В течение следующего часа мы наблюдали военные грузовики, автоматические пушки и много солдат. Мы застряли в веренице танков и не имели возможности выбраться из нее; я все время находился в страхе, что маневры вот-вот начнутся. В последней деревне, через которую мы проезжали, офицеры вынуждены были приказать разобрать проволочное заграждение, установленное поперек дороги. Другие офицеры дважды останавливали нас и злобно допрашивали, но пропустили, узнав, кто мы такие и куда едем. Боюсь, что первый часовой, пропустивший нас, будет арестован.
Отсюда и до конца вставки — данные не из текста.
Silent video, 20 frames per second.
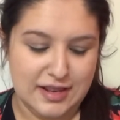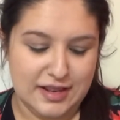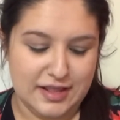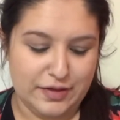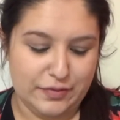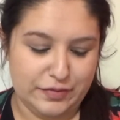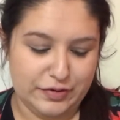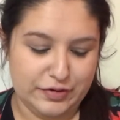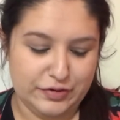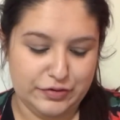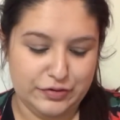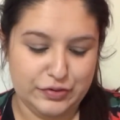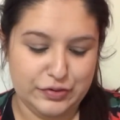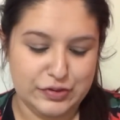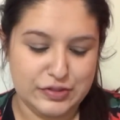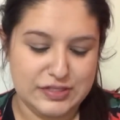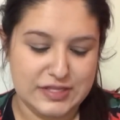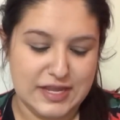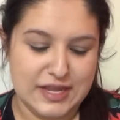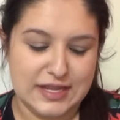like one of
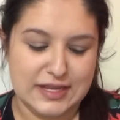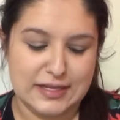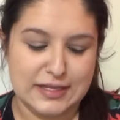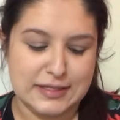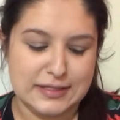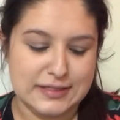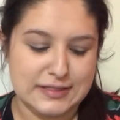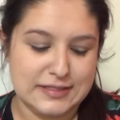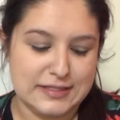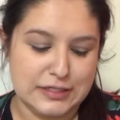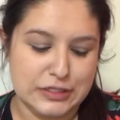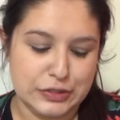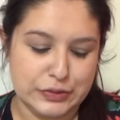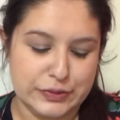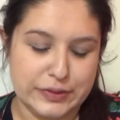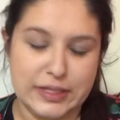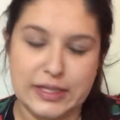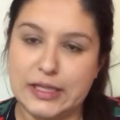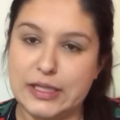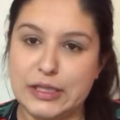those like
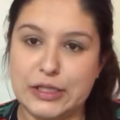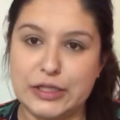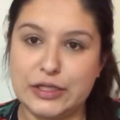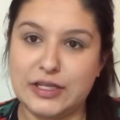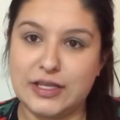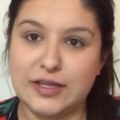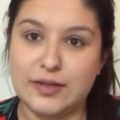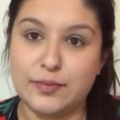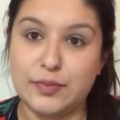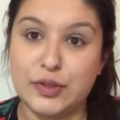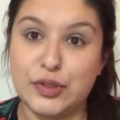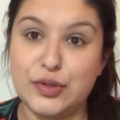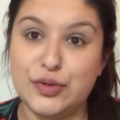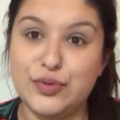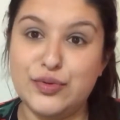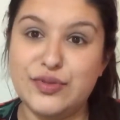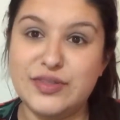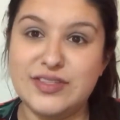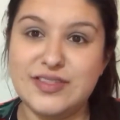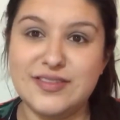Cinderella looking
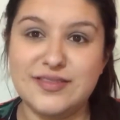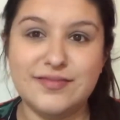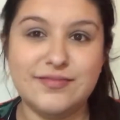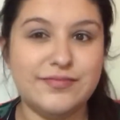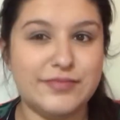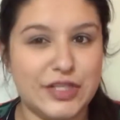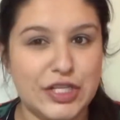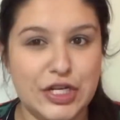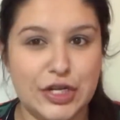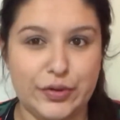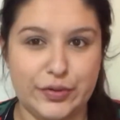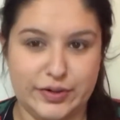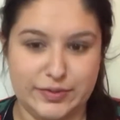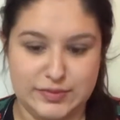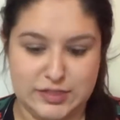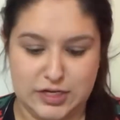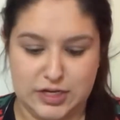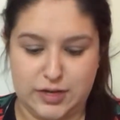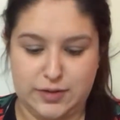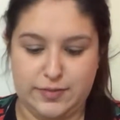blues you know what I'm
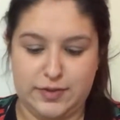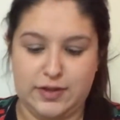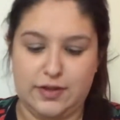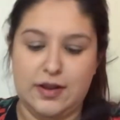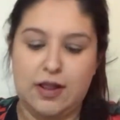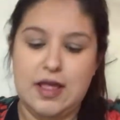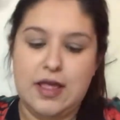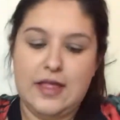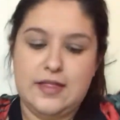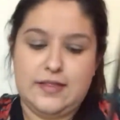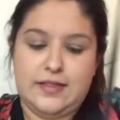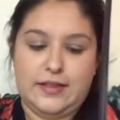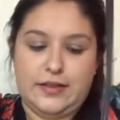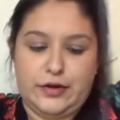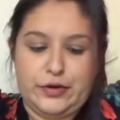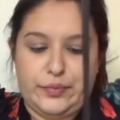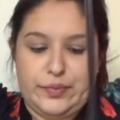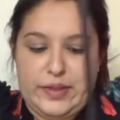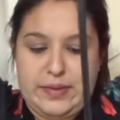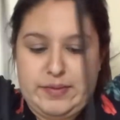talking about the
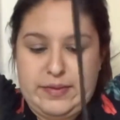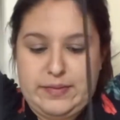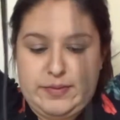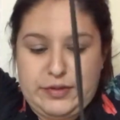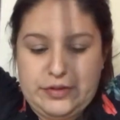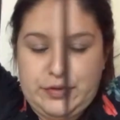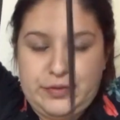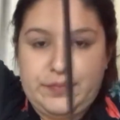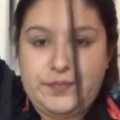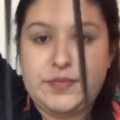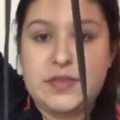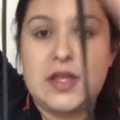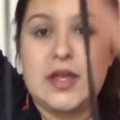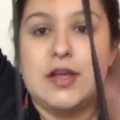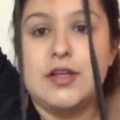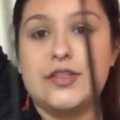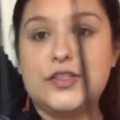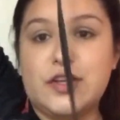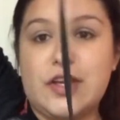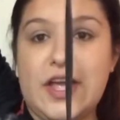little baby blue
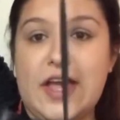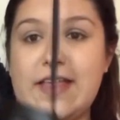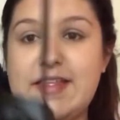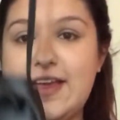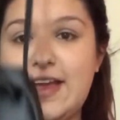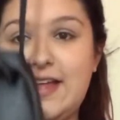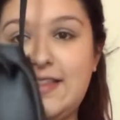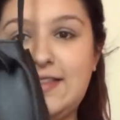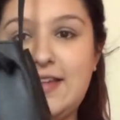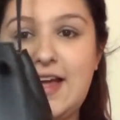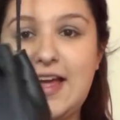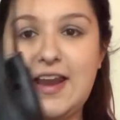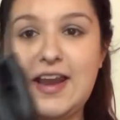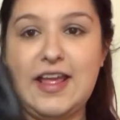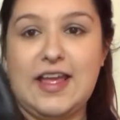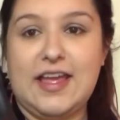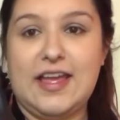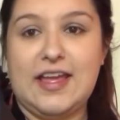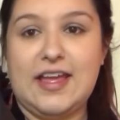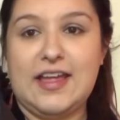so yeah, they had that
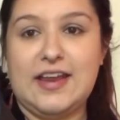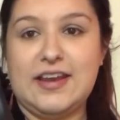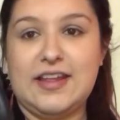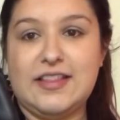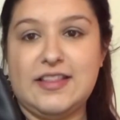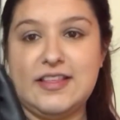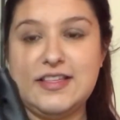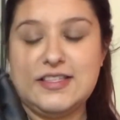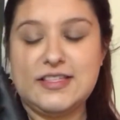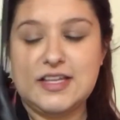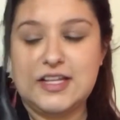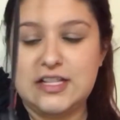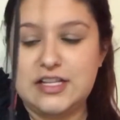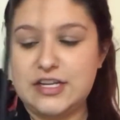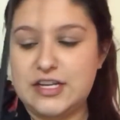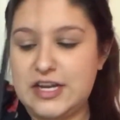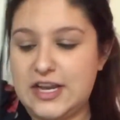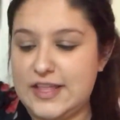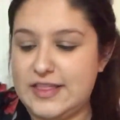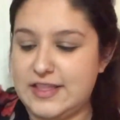and in this
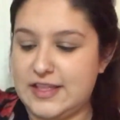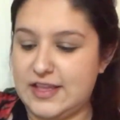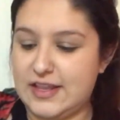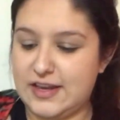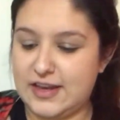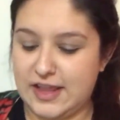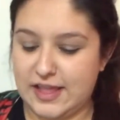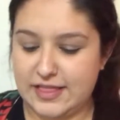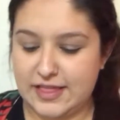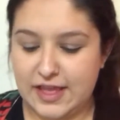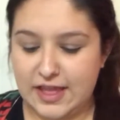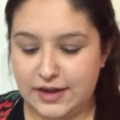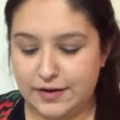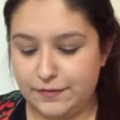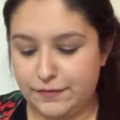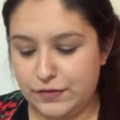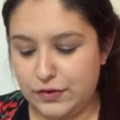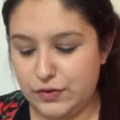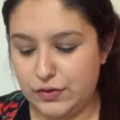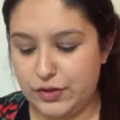color. And then they had a
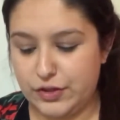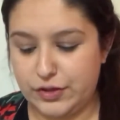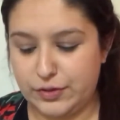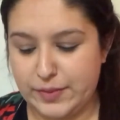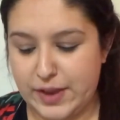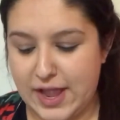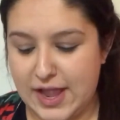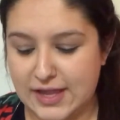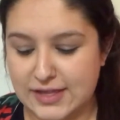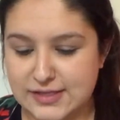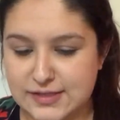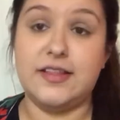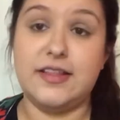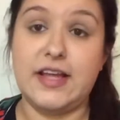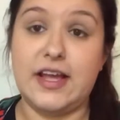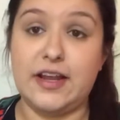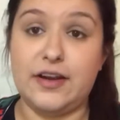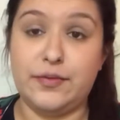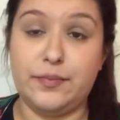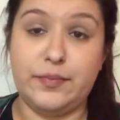few other bags and they
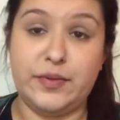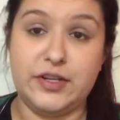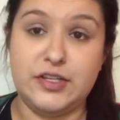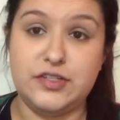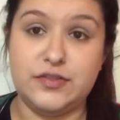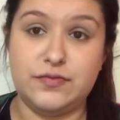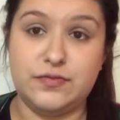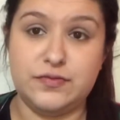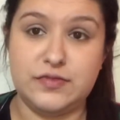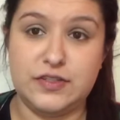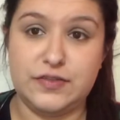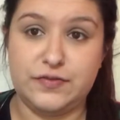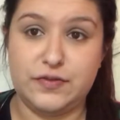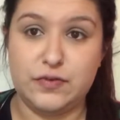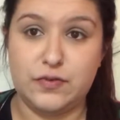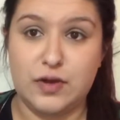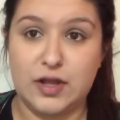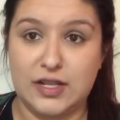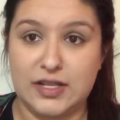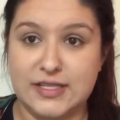had a bunch of
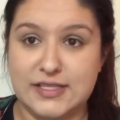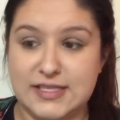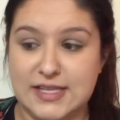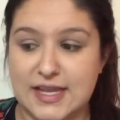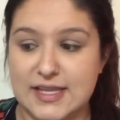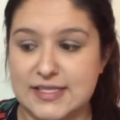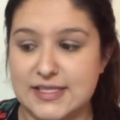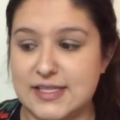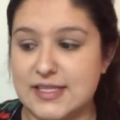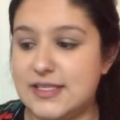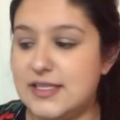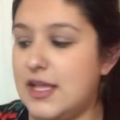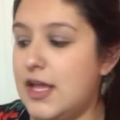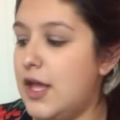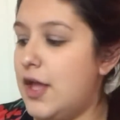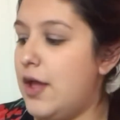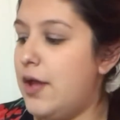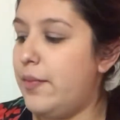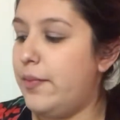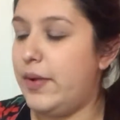different wallet sizes.
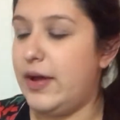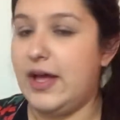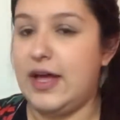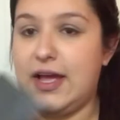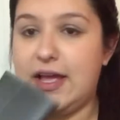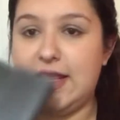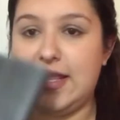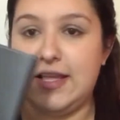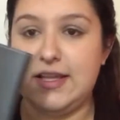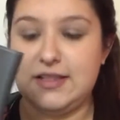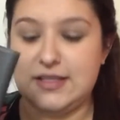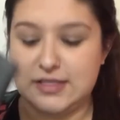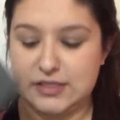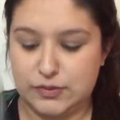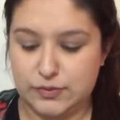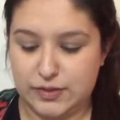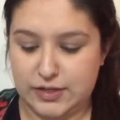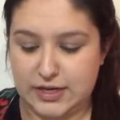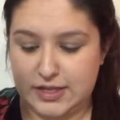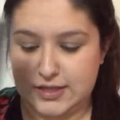But I like
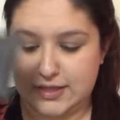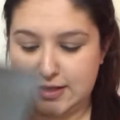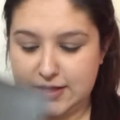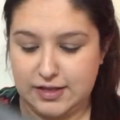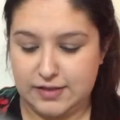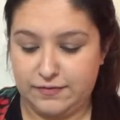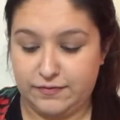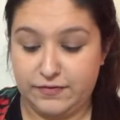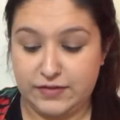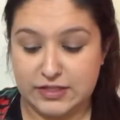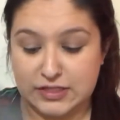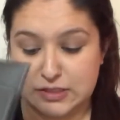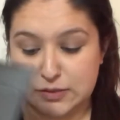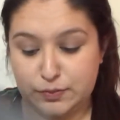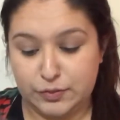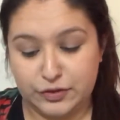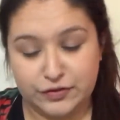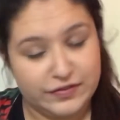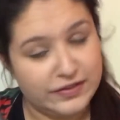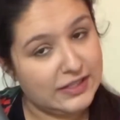this one. I think it fits
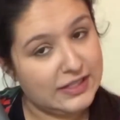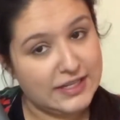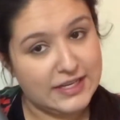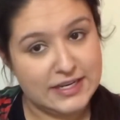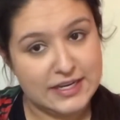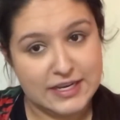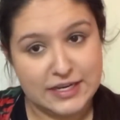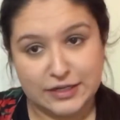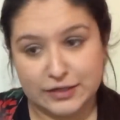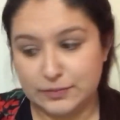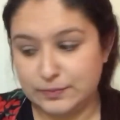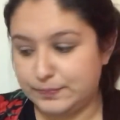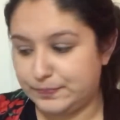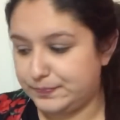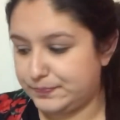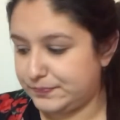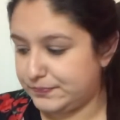perfectly in here.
Я немного опасаюсь, что все это вызовет некоторую шумиху.
В то время как Гитлер злобно поносит демократию, президент Рузвельт, выступая перед международной конференцией в Вашингтоне, раскрыл основные причины международной напряженности. Как мало зависит сейчас от мирной позиции Соединенных Штатов! Гитлер знает, что все народы трепещут при мысли о новой войне, тем не менее он ведет себя вызывающе и оскорбительно по отношению ко всем народам, которые не подчиняются навязываемым им правительствам. Он думает, что сможет установить свое господство над всей Центральной Европой, как это пытался сделать Наполеон, спекулируя на страхе людей, что он развяжет войну.
Когда я вошел в приемную министерства иностранных дел, то первое, что мне бросилось в глаза, был большой портрет Гитлера на столе, у которого обычно в течение нескольких минут сидят гости и дипломаты, ожидая приема. Этот гитлеровский портрет – нечто новое в министерстве иностранных дел. Войдя в кабинет Дикгофа, я увидел еще один большой портрет Гитлера, стоящий на его письменном столе, за которым нам предстояло сидеть полчаса. Имеется ли такой же портрет и в кабинете Нейрата? Когда я впервые приехал в Берлин, служащие этого министерства выражали приверженность демократическим институтам и возмущение по поводу грубых притеснений, которым подвергаются ни в чем не повинные евреи. Они ожидали, что Гитлер уволит их, так как не все они были членами нацистской партии. Теперь все выглядит по-иному.
В беседе со мной Дикгоф поддержал все, что было сказано Гитлером против других стран, но сказал, что он не намерен предложить русскому послу покинуть страну, как нам сообщали из заслуживающих доверия источников. На мой вопрос об отношениях с Испанией он сказал, что «Германия строго нейтральна», но тут же поддержал отказ Португалии соблюдать нейтралитет на том основании, будто демократическое правительство Испании намерено аннексировать Португалию. Я заявил ему, что не верю этому. Он продолжал свои утверждения и пытался оправдать франкистский военный мятеж в Испании и даже одобрил помощь Италии мятежникам. Из всего сказанного Дикгофом явствует, что он надеется на установление фашистского режима в Испании. Это – требование Гитлера, и я убежден, что Германия оказывает помощь мятежникам через Португалию. Я думаю, что в один прекрасный день мы узнаем, что именно Гитлер и Муссолини предложили Португалии занять такую позицию.
Когда я спросил Дикгофа, что он думает относительно конференции в Локарно2
и возможности заключения всеобщего договора о мире, он, не задумываясь, ответил:– Да, мы согласны участвовать, но при условии, что России там не будет.
Я заметил, что это не позволит Франции участвовать в конференции, особенно в том случае, если Германия потребует аннулировать франко-русский договор прошлого года. Дикгоф ответил:
– Мы не можем иметь дела с русскими коммунистами.